Exercise brief -> Would you repeat the whole listing exactly?

The data ->
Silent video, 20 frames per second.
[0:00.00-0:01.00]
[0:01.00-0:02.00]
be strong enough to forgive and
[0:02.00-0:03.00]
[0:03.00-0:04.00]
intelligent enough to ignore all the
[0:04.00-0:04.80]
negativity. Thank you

Your response ->
Silent video, 20 frames per second.
[0:00.00-0:01.00]
[0:01.00-0:02.00]
be strong enough to forgive and
[0:02.00-0:03.00]
[0:03.00-0:04.00]
intelligent enough to ignore all the
[0:04.00-0:04.80]
negativity. Thank you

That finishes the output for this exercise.